Cast iron cookware requires seasoning or coating with oil to prevent rusting and to provide non-stick properties. Although traditionally the consumer would do the seasoning, at present most cast iron cook-wares are pre-seasoned by the manufacturer. The seasoning process involves coating the surface with an oil or fat, and heating to high temperatures (600F) until the coating turns black.
Since we do not have information regarding whether kosher oils were used for the seasoning process, we need to know what koshering process, if any, is required. Firstly, we need to know if the coating is considered absorbed, or whether it is a substance on the surface, that must be removed prior to kashering. Secondly, is the absorbed flavor kashered through hagala or libun chamur?
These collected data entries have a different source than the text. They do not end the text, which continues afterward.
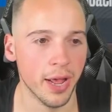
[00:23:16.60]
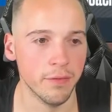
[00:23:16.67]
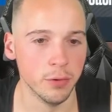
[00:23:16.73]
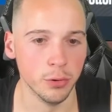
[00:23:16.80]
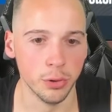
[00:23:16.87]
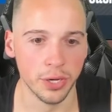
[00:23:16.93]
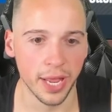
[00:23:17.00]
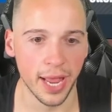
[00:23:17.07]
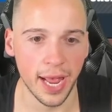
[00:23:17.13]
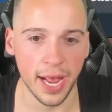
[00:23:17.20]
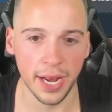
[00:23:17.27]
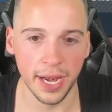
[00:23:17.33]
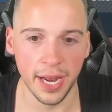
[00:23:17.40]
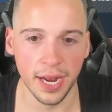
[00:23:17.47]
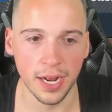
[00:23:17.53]
have a look
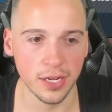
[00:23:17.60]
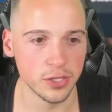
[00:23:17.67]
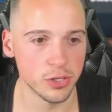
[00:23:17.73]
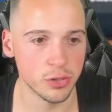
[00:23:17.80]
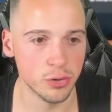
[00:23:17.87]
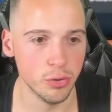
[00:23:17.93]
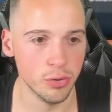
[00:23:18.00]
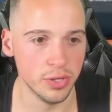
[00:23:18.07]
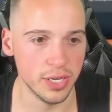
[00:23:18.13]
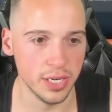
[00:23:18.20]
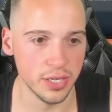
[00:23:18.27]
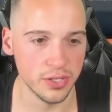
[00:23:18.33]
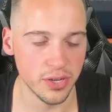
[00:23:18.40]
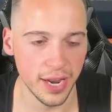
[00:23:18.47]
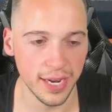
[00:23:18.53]
at how Scoot
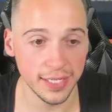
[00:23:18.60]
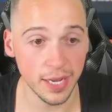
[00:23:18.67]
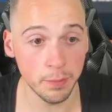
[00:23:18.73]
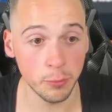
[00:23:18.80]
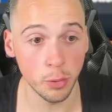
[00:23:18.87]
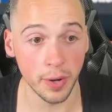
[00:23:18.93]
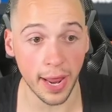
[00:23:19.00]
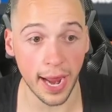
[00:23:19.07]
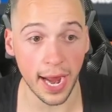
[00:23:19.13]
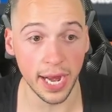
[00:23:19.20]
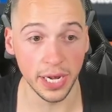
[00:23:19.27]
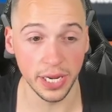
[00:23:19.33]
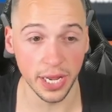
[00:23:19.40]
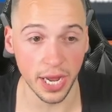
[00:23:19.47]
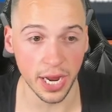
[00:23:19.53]
did. So he's up to an
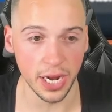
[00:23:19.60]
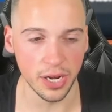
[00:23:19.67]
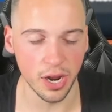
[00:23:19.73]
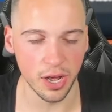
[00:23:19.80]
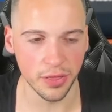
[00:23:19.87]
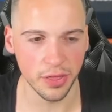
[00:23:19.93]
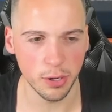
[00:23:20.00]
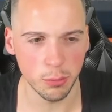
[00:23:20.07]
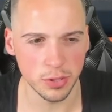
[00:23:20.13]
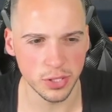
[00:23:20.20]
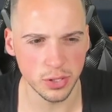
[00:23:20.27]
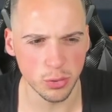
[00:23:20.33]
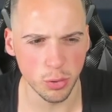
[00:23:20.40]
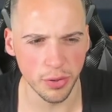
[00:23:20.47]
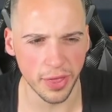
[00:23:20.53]
88. I think we
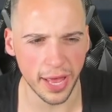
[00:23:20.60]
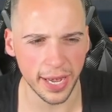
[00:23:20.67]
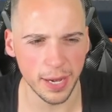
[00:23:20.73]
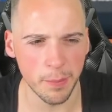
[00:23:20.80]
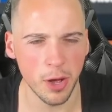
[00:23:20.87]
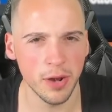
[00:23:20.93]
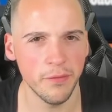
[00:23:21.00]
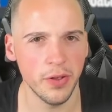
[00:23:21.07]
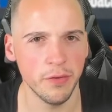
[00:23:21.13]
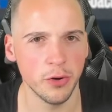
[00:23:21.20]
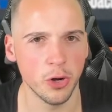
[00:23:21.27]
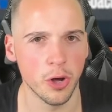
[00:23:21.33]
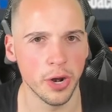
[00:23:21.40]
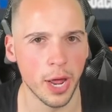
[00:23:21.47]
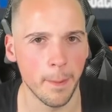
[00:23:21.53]
saw that. He might have
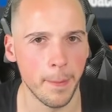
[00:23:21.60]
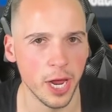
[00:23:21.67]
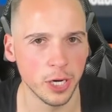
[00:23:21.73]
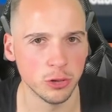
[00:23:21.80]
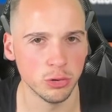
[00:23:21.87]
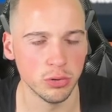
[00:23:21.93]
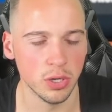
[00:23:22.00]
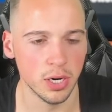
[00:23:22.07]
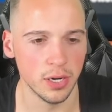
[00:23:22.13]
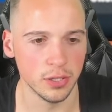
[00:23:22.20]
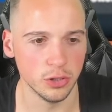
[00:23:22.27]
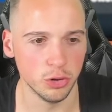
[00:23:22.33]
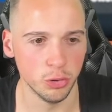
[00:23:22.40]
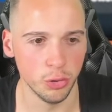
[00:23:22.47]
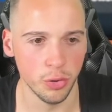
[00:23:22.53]
even gone up extra
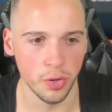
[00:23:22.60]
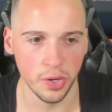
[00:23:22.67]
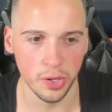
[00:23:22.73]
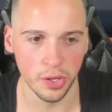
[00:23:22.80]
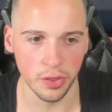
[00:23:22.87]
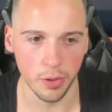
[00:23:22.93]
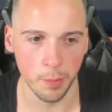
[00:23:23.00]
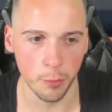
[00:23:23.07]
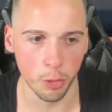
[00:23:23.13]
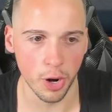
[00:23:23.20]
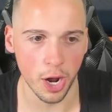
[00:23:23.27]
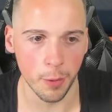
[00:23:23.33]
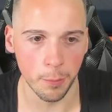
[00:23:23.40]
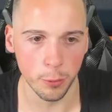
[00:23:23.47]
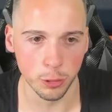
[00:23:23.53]
due to the
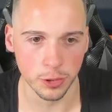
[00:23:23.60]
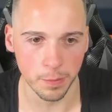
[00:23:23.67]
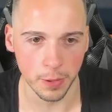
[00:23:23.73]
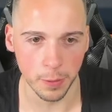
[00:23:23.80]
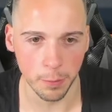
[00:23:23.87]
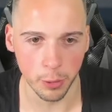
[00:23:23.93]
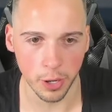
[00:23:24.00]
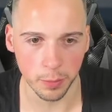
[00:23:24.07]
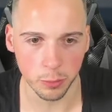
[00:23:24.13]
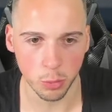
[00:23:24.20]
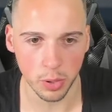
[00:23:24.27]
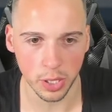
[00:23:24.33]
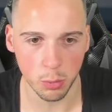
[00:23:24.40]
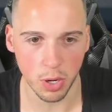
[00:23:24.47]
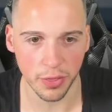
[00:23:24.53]
morale boost, but he put up
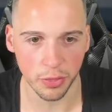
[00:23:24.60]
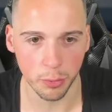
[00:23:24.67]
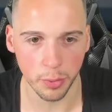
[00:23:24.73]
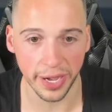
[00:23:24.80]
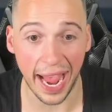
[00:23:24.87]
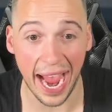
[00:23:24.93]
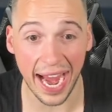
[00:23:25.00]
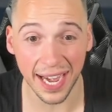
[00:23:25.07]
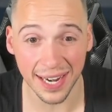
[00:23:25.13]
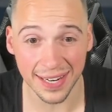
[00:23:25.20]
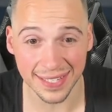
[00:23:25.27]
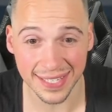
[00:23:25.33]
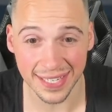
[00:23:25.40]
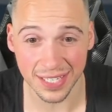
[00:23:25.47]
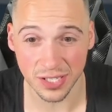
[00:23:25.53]
21, 3, 8
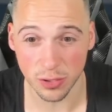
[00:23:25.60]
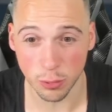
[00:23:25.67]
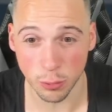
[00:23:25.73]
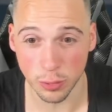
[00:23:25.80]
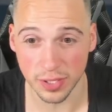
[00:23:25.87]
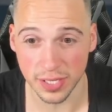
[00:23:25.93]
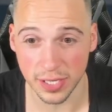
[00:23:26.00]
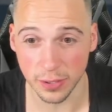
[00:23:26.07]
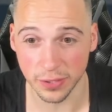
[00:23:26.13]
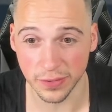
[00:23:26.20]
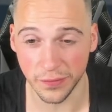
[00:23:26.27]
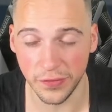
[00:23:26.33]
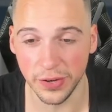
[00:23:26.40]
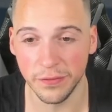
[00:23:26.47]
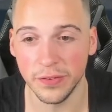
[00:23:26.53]
assists, 2 steals,
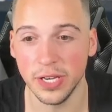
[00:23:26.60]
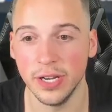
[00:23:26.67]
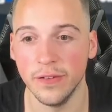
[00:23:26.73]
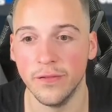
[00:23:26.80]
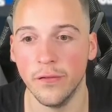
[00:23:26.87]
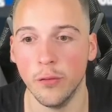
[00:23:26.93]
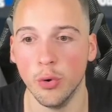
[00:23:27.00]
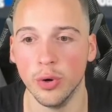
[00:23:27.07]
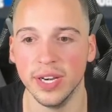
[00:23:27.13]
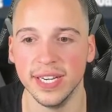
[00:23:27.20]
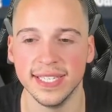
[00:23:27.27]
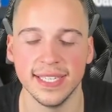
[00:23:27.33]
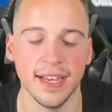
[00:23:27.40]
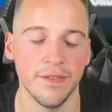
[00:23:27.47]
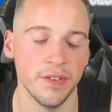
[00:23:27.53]
50, 40,
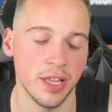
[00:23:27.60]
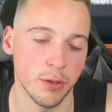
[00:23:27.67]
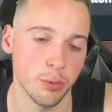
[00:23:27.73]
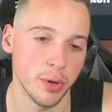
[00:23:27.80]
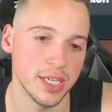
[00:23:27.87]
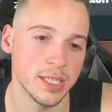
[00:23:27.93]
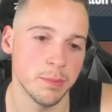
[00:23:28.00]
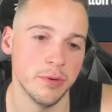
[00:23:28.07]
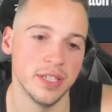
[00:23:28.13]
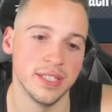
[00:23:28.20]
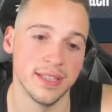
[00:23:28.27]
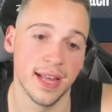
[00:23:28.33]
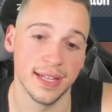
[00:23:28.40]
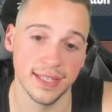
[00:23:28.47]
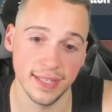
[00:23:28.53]
73
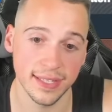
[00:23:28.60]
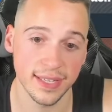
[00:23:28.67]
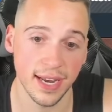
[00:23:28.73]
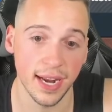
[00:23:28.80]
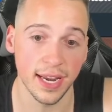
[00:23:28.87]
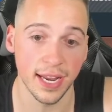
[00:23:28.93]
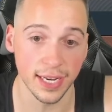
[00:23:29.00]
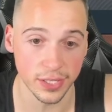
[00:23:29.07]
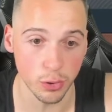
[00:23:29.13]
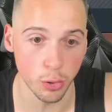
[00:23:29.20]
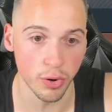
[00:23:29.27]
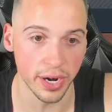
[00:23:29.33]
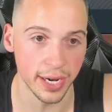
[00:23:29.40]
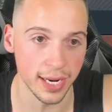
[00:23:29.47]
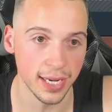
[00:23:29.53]
splits. That's insane.
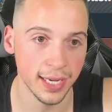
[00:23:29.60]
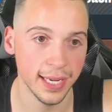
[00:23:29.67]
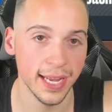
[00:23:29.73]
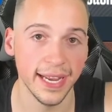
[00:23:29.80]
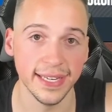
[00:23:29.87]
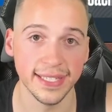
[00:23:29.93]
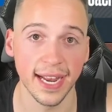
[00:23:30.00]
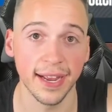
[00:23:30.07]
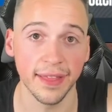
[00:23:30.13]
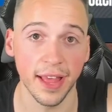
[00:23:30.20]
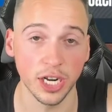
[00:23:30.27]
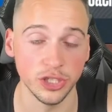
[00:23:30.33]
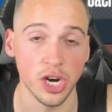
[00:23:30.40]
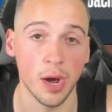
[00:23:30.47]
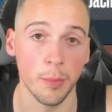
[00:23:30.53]
He's taken
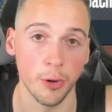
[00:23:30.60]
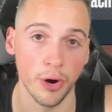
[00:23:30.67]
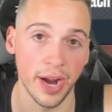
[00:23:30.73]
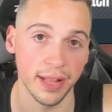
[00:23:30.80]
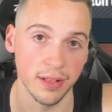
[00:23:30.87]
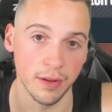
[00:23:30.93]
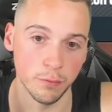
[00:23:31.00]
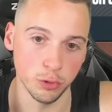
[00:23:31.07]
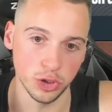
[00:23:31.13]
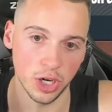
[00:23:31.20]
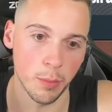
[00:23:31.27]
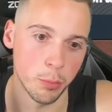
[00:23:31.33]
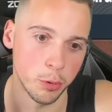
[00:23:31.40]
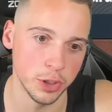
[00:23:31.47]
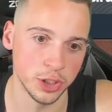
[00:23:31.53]
that Ja Morant level
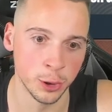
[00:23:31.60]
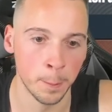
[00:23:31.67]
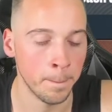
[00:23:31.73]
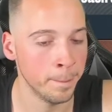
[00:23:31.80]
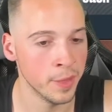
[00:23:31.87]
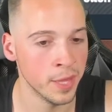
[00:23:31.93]
jump, which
There is a מחלוקת הפוסקים regarding a treif liquid that was absorbed in a pot. Sha”ch 121:8 quotes a תשובת מנחם עזריה that if the treif liquid was absorbed without a kosher medium, libun gamur is required. Chazon ish Y.D. 44:4 brings that most ראשונים hold that an absorbed treif liquid is koshered by hagalah.
Rema O.C. 451:4 says that anything that needs hagala can be koshered with libun kal, therefore, since the pan had been heated at the factory, perhaps no further koshering is needed. Additionally, regarding the oil on the surface, it appears to be burnt, to the point of being nifsal meachila, and therefore not of concern.
We showed a new pre-seasoned cast iron pan to Rav Miller. We had removed some of the coating by scraping/sanding. Rav Miller said that the remaining black coating would be considered nifsal meachila, as it was totally burnt black. Also since the ikur din is that libun kal suffices for a liquid blia shel issur, the new pre-seasoned pan would not require any koshering, as the factory already heated the pan sufficiently. Some would be machmir (to take into account the תשובת מנחם עזריה) and do libun chamur by running through a self-clean cycle.